Re: A survey on BGP MRAI timer values in practice

In Cisco, MRAI is "advertisement-interval".
MRAI helps to reduce route update multiplication in highly redundant
networks. OTOH, it can increase the time it takes to re-advertise
a complete internet table in some router implementations.
Update multiplication due to redundant network connections causes
some receivers of the multiple updates to become slow peers.

Here's an experiment: Do something to cause a BGP route refresh, like
the equivalent of "clear bgp soft out". It will not change any routes.
It just resends everything that was already sent. See how long it takes
with MRAI=0. Then set MRAI to about half of that value and do the
refresh again. If it takes substantially longer to complete the refresh,
stick with MRAI=0.
If there is no significant difference, use MRAI of 1 or 2 seconds.


If your work results in actionable recommendations such as "don't use BGP

out-delay timers to mitigate XYZ in circumstance LMNO, do ABC instead",
that's fantastic. Please keep us advised, and do post aggregated survey
results here once you close the survey.

What is actionable? What is the goal? The question as OP presented contains
some assumptions

a) better convergence is needed
b) MRAI is important part of the solution space

Neither are provable. We already know how to make DFZ convergence really
fast (or at least orders of magnitude faster than it is), that information
exists, but that isn't deployed because customers are not asking for it, so
providers are not aware that there is room for improvements.

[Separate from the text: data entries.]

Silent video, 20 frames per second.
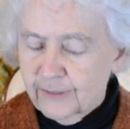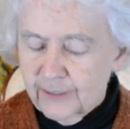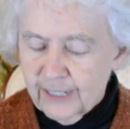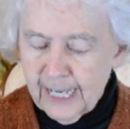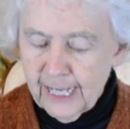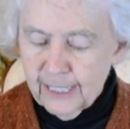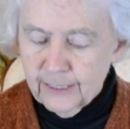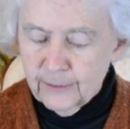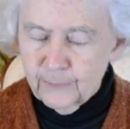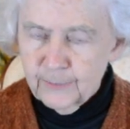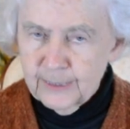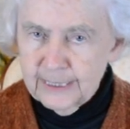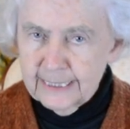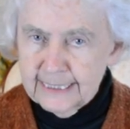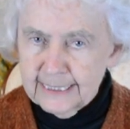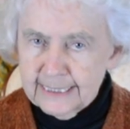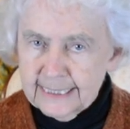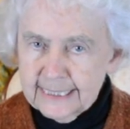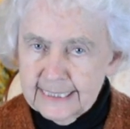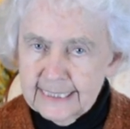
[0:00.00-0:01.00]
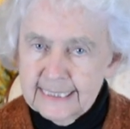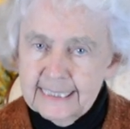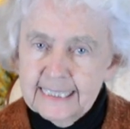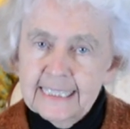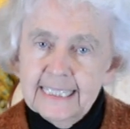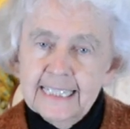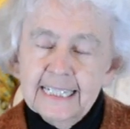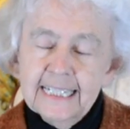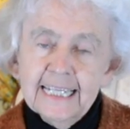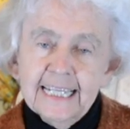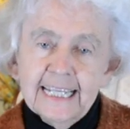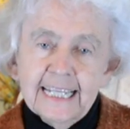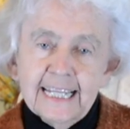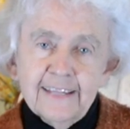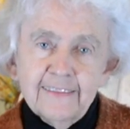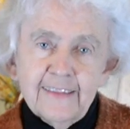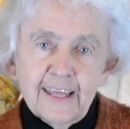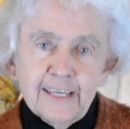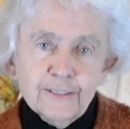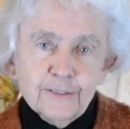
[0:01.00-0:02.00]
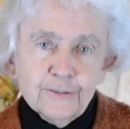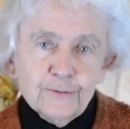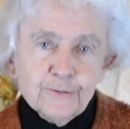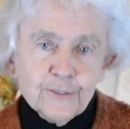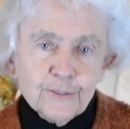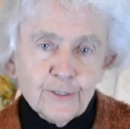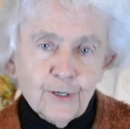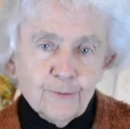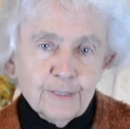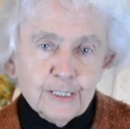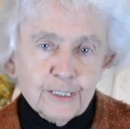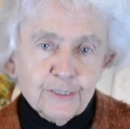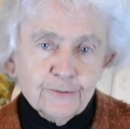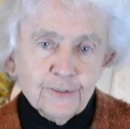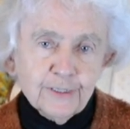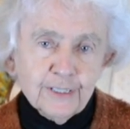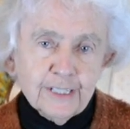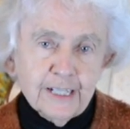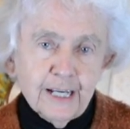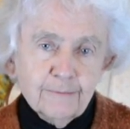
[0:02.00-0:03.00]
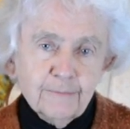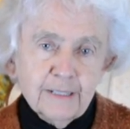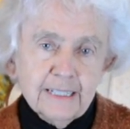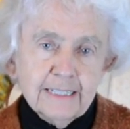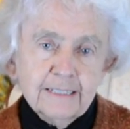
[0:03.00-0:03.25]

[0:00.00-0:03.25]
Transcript: Halloween. Thank you so much for coming.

Things don't optimise to be as good as they can be, things optimise to be
as bad as the market allows them to be. And the market accepts the DFZ

If you do decide to optimise for DFZ convergence, without commercial
pressure, you will risk lower availability, because you'll be using
configuration less tested by other customers and everyone knows how
terrible quality every NOS is. Everyone finds novel bugs, in the same damn
protocols we've ran +20 years. It's like running Windows and Linux and
regularly finding out listing files in a directory breaks your service,
year after year after year.

For those who are interested in better convergence
   - change your interface down reporting to 0 (there may be delay before
interface down is reported to system, so that optical protection works
without causing outage)
   - use 'add-path' or at least 'best-external' in iBGP, so that you always
have backup eBGP route immediately available once best is invalidated
(normally you have lot of delay to find next best, once you lose your best
   - tie your route validity to IGP, so you can invalidate your BGP the
moment IGP disappears
   - ensure IGP converges fast (another topic)
   - set MRAI to 0
   - use PIC edge
   - ensure your BGP NLRI can be as large as MTU allows
   - ensure your convergence isn't bottle necked by slow peer in group
   - ensure you are not dropping received TCP packets on punt path
   - ensure your fast external fallover works (eBGP down, on int down) this
is quite easy to break
   - then ensure everyone else in the DFZ does the same thing

But from a business POV, don't do any of this, you will have more bugs and
lower availability and your customers will be less happy.